The Court recently affirmed this principle in Willingham v. United Ins. Co. of America, 628 So.2d 328 (Ala. 1993):

"Actual damage is an essential element of a cause of action alleging fraud. United principally argues that because the Willinghams did not make any claims on the policies and were not denied any benefits, the Willinghams did not incur any actual damage. We disagree.

". . . .

". . . While the Willinghams were paying premiums on the policies, they believed that they were receiving valid insurance coverage, but they never actually received anything of value.

" We reject United's contention that, as a matter of law, the payment of insurance premiums is not sufficient evidence of damage to support a claim of fraud against an insurer.
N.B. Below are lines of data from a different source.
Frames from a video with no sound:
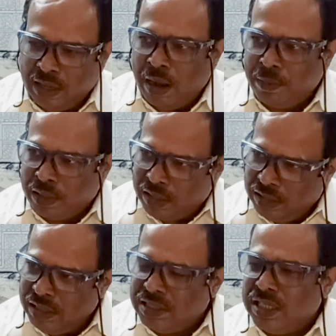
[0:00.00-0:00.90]
after
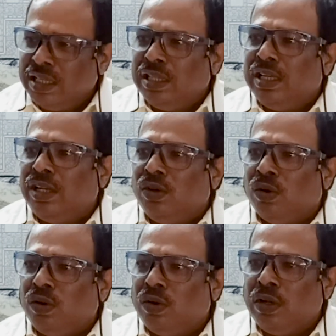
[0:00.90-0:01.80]
reaching in the
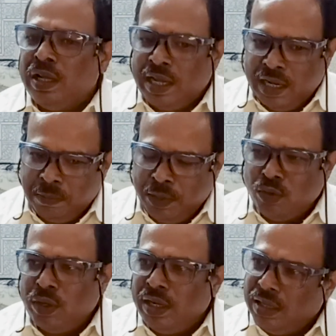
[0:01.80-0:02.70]
indoor, in
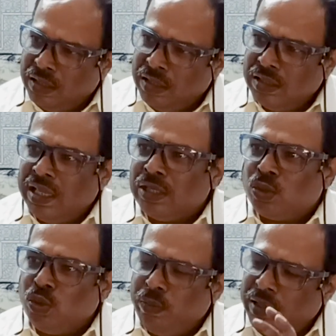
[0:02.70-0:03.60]
between there
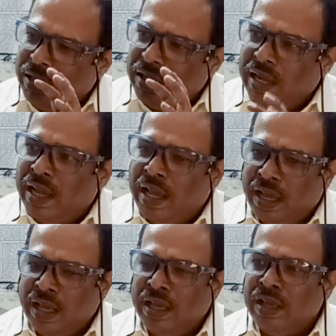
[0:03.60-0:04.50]
should be
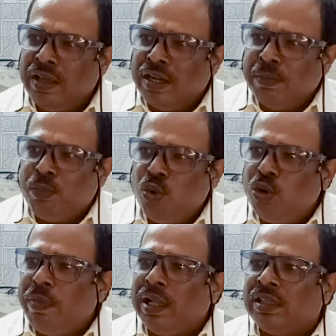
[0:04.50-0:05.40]
a
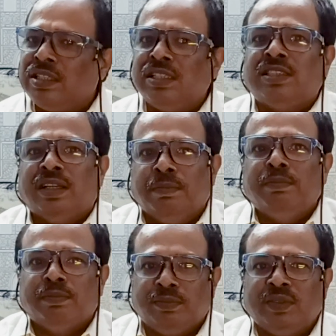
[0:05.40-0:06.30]
foot bath
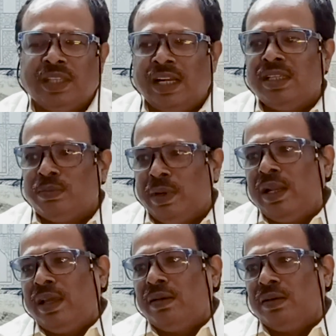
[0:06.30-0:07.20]
system. That is
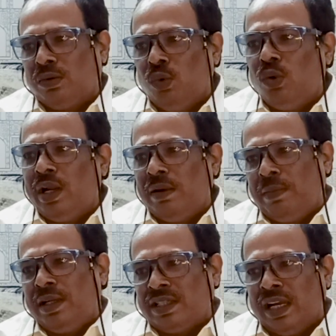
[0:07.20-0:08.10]
very good and
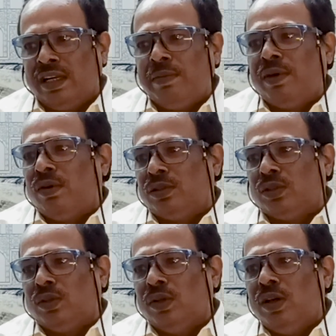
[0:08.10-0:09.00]
very scientific
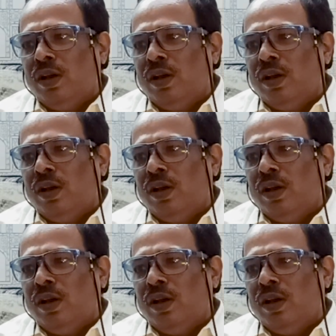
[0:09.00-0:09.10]
also.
The undisputed evidence that the Willinghams paid premiums on the four life insurance policies is sufficient to support their claim that they were damaged as a proximate result of United's alleged misrepresentations."

Willingham, at 332-33 (emphasis added) (citations omitted).

Boswell and her fellow plaintiffs alleged that they were induced to part with their money through fraudulent acts on the part of the defendants; that the defendants persuaded them to allow their old policies to lapse by knowingly and falsely promising that the new policy would offer all the same coverage plus additional benefits; and that the new policy cost more, while actually offering less coverage. That is an allegation of injury or damage sufficient to withstand a motion to dismiss under Rule 12(b)(6).